“Stop being jerks, jerks,” reads the headline of an op-ed blog, just up, by the author of a “world exclusive” Batman: Arkham City review in Oz’s version of Official PlayStation Magazine. In the op-ed, the writer offers a blunt response to allegations he was somehow bribed to give the game a perfect one-zero (out of 10). He’s torqued off, and he wants us to know why.
It’s not the world’s most articulate reader-slam, but it gets the job done, taking umbrage with brainless allegations like: Exclusive review? Corrupt! Positive tone? Corrupt! Favoring this thing over that one? Corrupt! Something—anything, really—that rubs you wrong? Corrupt! Had a bad day? What the heck: Corrupt! I exaggerate, but only slightly (see this bit by X-Play’s Adam Sessler, from the 5:10 mark, for an example of reader-absurdity with a wonderfully NSFW riposte).
I have no idea if Batman: Arkham City’s any good, nor at this point do I care, but the reason I mention this, when I could instead be talking about stuff like Dark Souls or Rage, is that it brings me down. It’s depressing to see it topping N4G’s story list. Depressing that the comment conversation tree’s like following a chat room tuned to a TV talk show co-hosted by Jerry Springer and Oprah. Depressing because we’re supposed to be smarter than this. Isn’t that what all the studies say?
It’s not that I’m a fan of what OPM’s done here. I hate exclusives, and anyone who knows me knows why. Forget the unprovable claims of in-the-pocket-ism for a moment, locking up reviews helps no one, least of all readers, often restricted during crucial decision-making timeframes to just the one opinion. I don’t care who or how respected the outlet is, that’s like the opposite of what the future’s supposed to look like, a throwback to information control and timed homogeneity.
But that doesn’t excuse making baseless claims about a reviewer’s scruples. Sure, low-scoring exclusives are like winning lottery tickets, but consider this: I know of several would-have-been exclusive deals soured (and ultimately pulled) when the outlet wasn’t prepared to give the game sufficient mathematical praise. You never hear about that stuff, but it happens.
The real targets you want in your crosshairs: publishers and public relations. Not writers (or at least not for these wild-eyed “payoff” claims). Publishers and PR flak, for unsettling if explainable reasons, want only happy things said of their little darlings. It’s their job to market the holy-crap out of their products.
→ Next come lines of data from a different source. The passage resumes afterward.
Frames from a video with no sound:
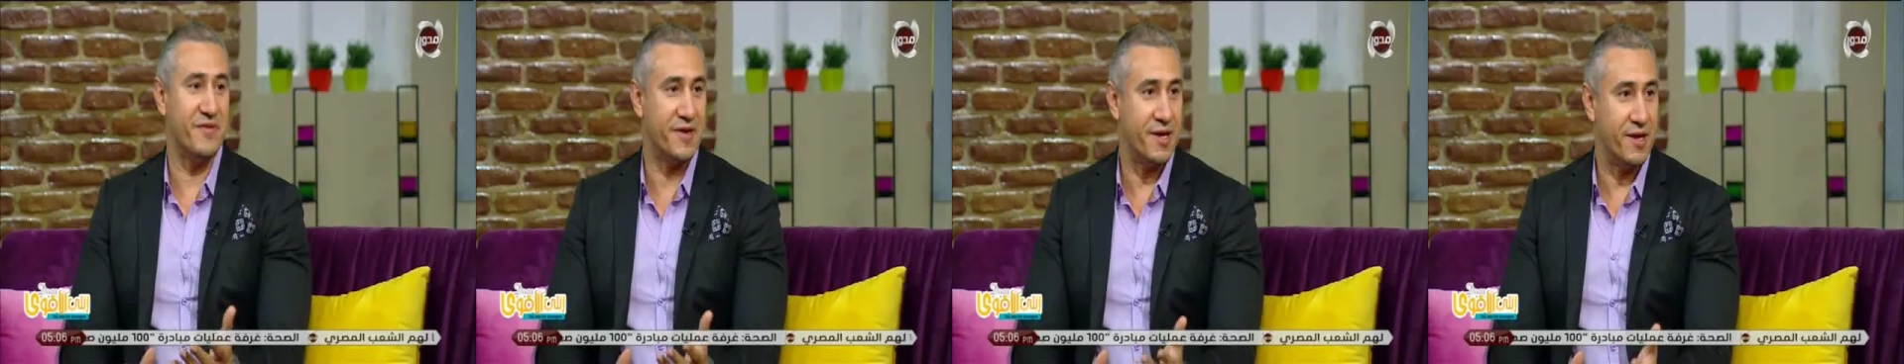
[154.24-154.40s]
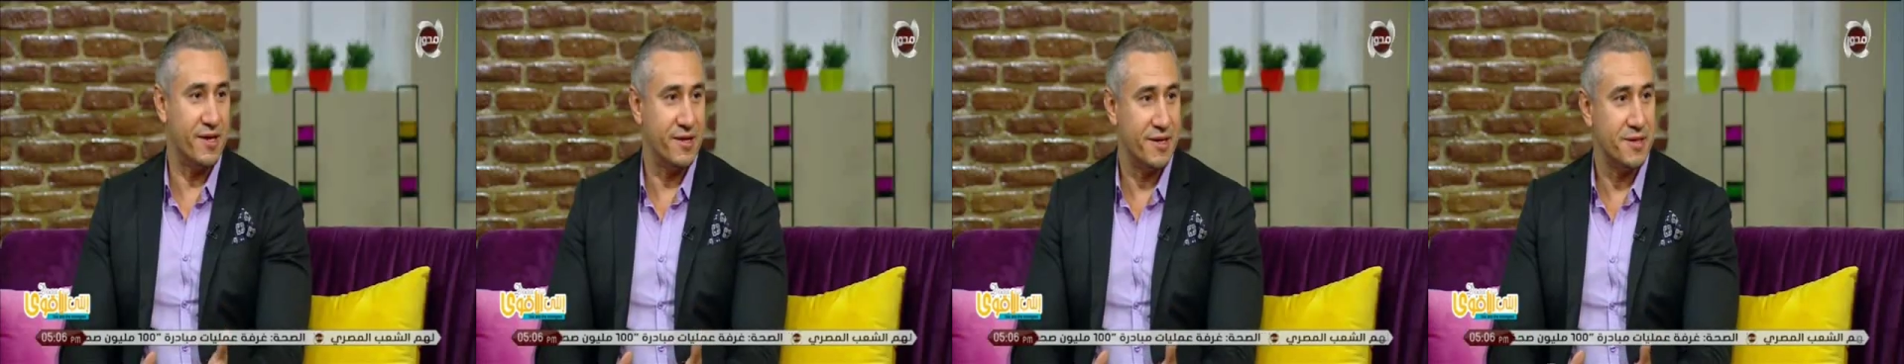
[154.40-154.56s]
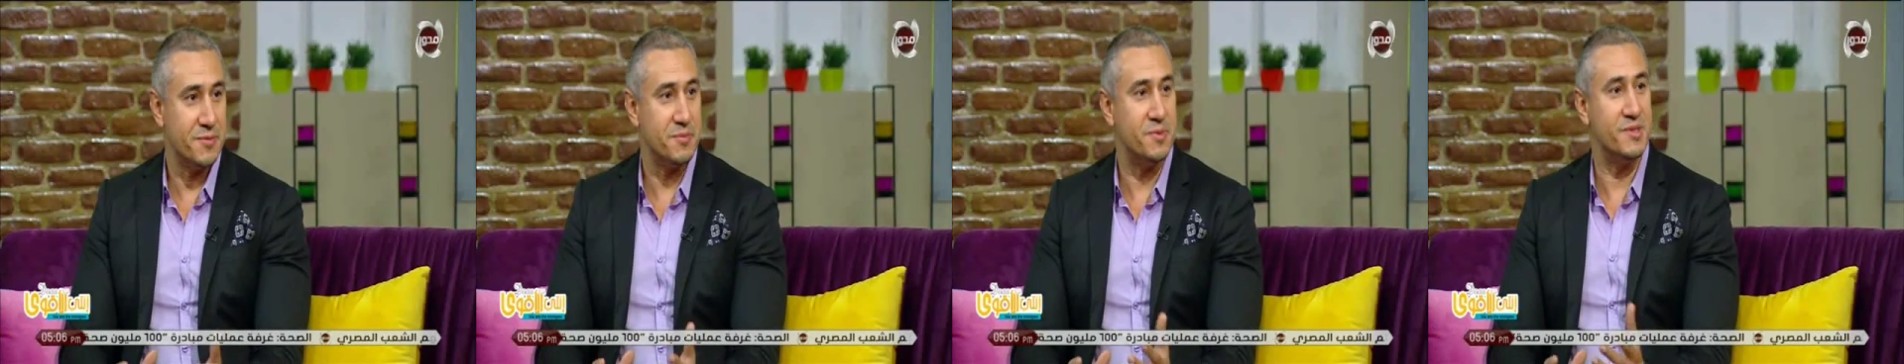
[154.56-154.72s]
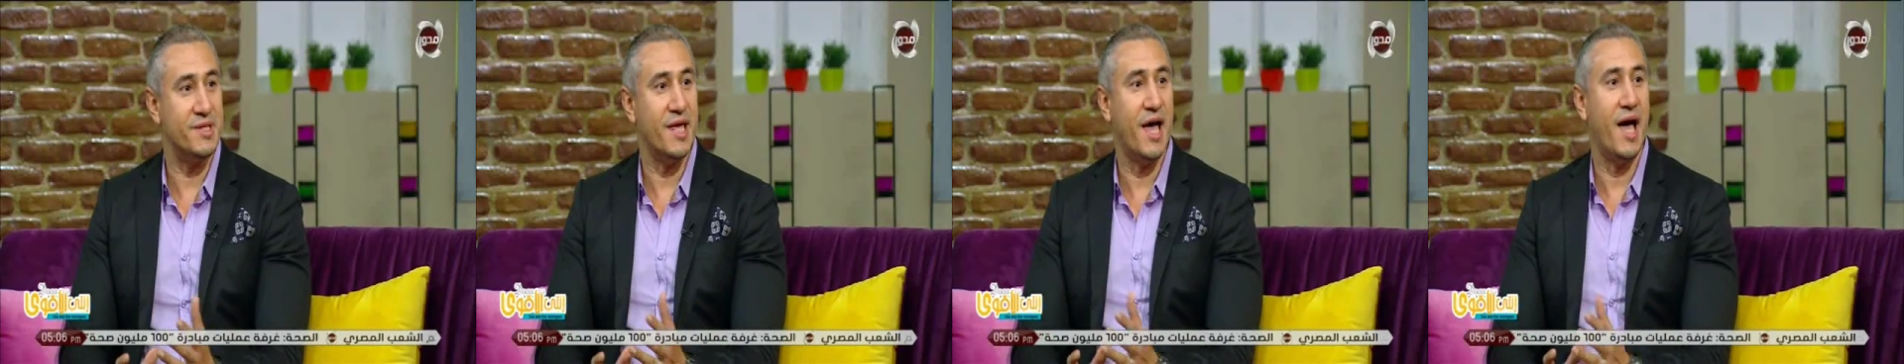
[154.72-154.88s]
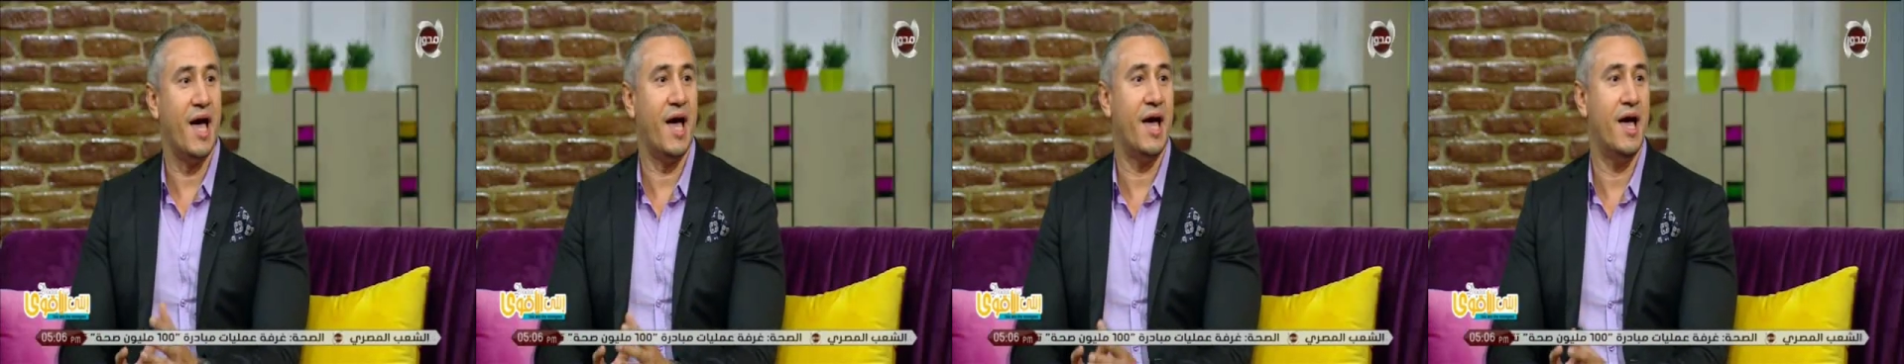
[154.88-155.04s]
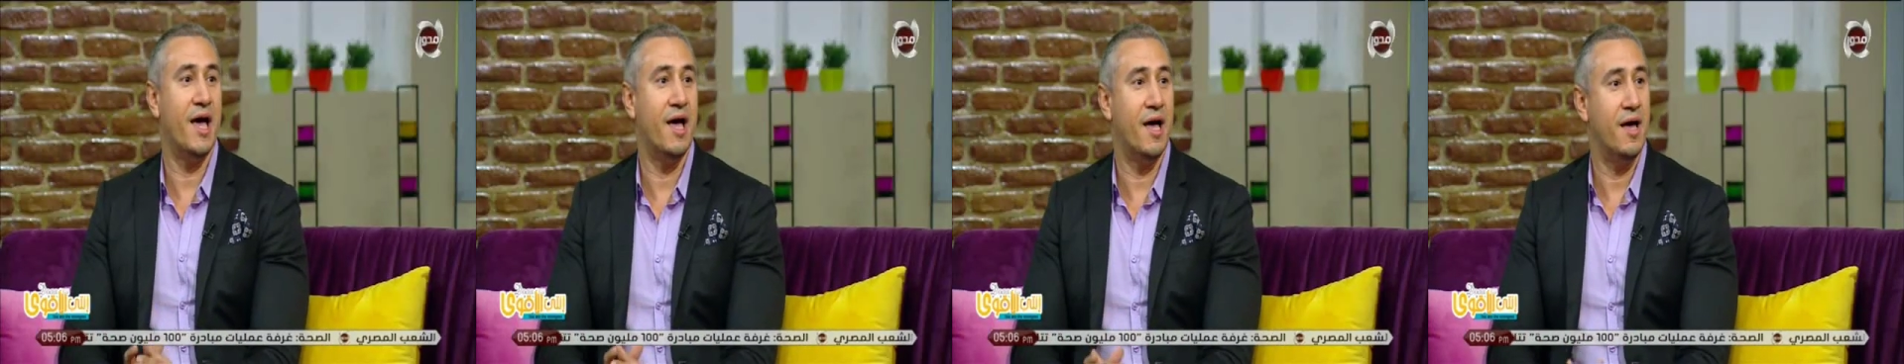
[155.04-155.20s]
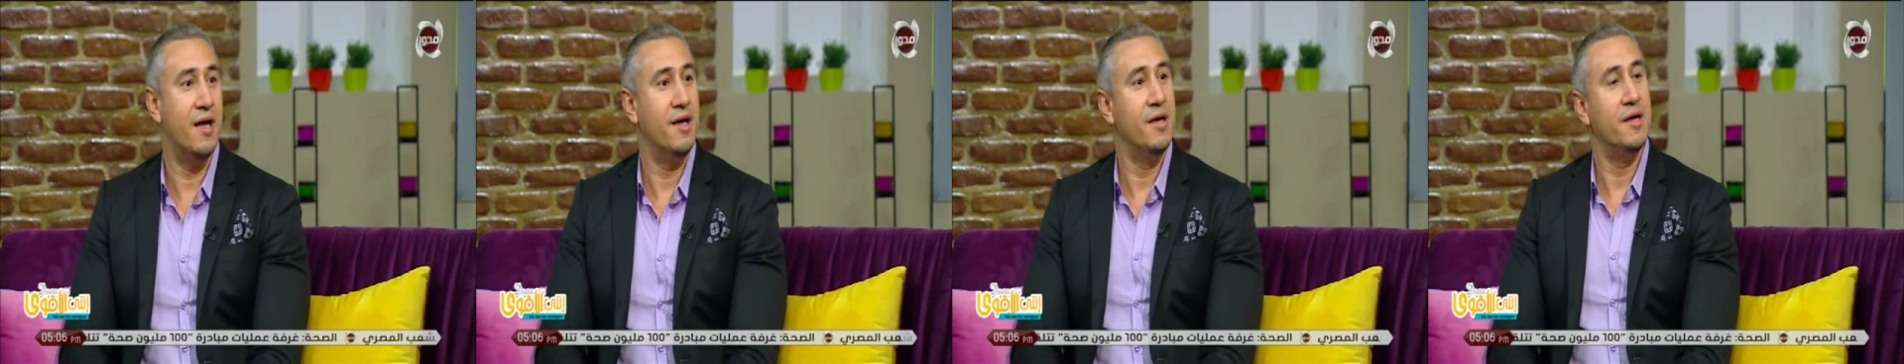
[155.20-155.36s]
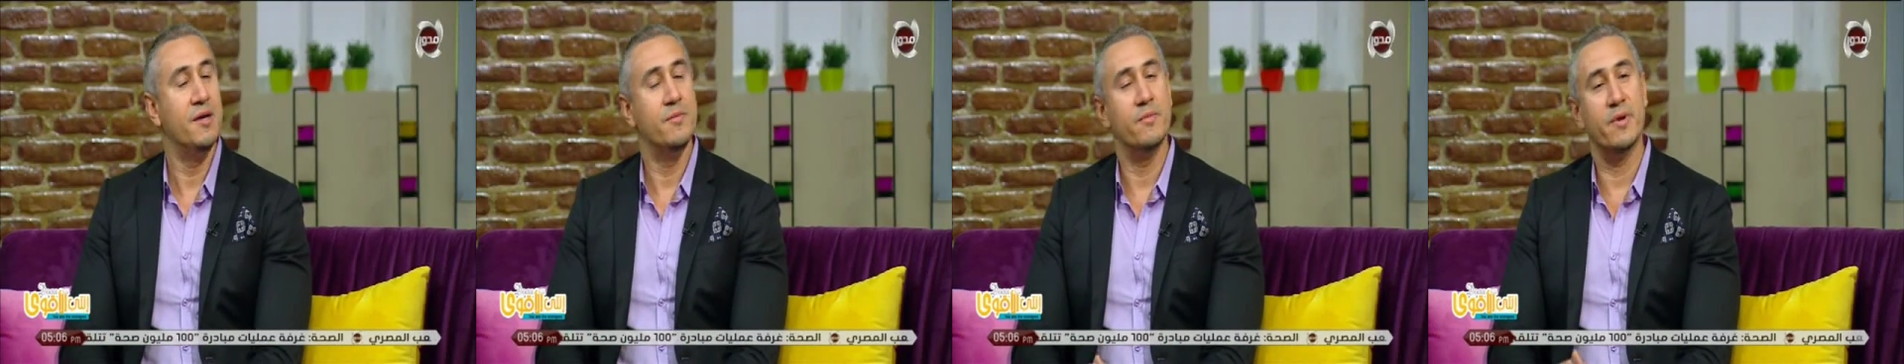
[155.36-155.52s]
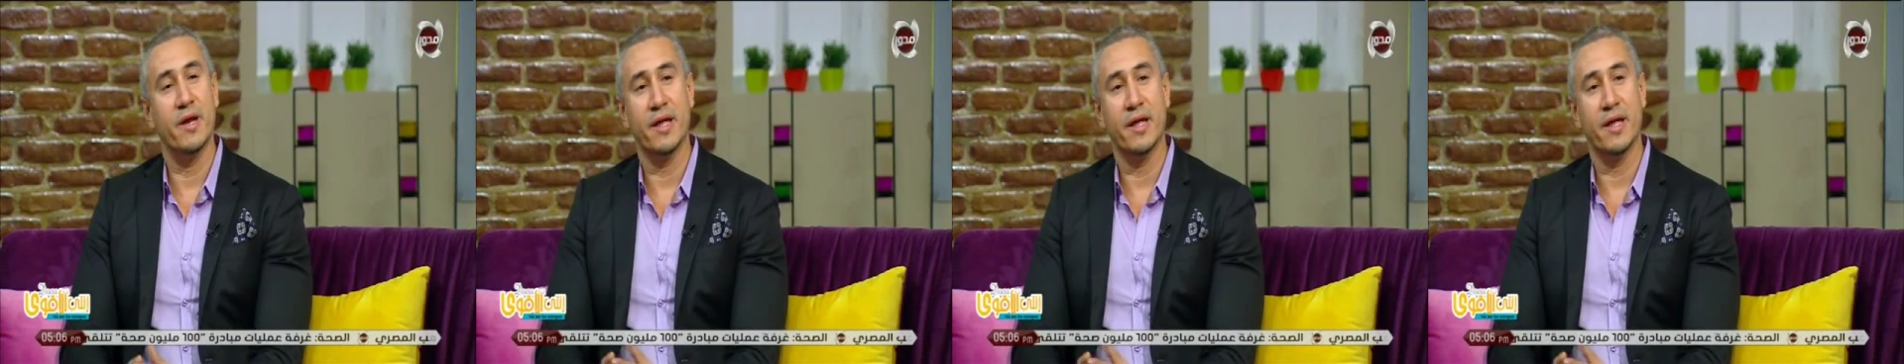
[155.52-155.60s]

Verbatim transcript: في الكارير بتاعها مم.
But don’t assume that includes (successfully) bribing magazines and writers. Whatever else you want to say about the latter, i.e. whether the writing’s any good or the gameplay insights actually insightful, dropping ethics bombs on message boards or in the comment section of an article because you’re paranoid, or in a bad mood (and anonymous), or just cynical is a conversation ender. It drives the wall up further. If you want your cause (or point) dismissed, write stuff like that, and you’ll disappear down the memory hole faster than Alice.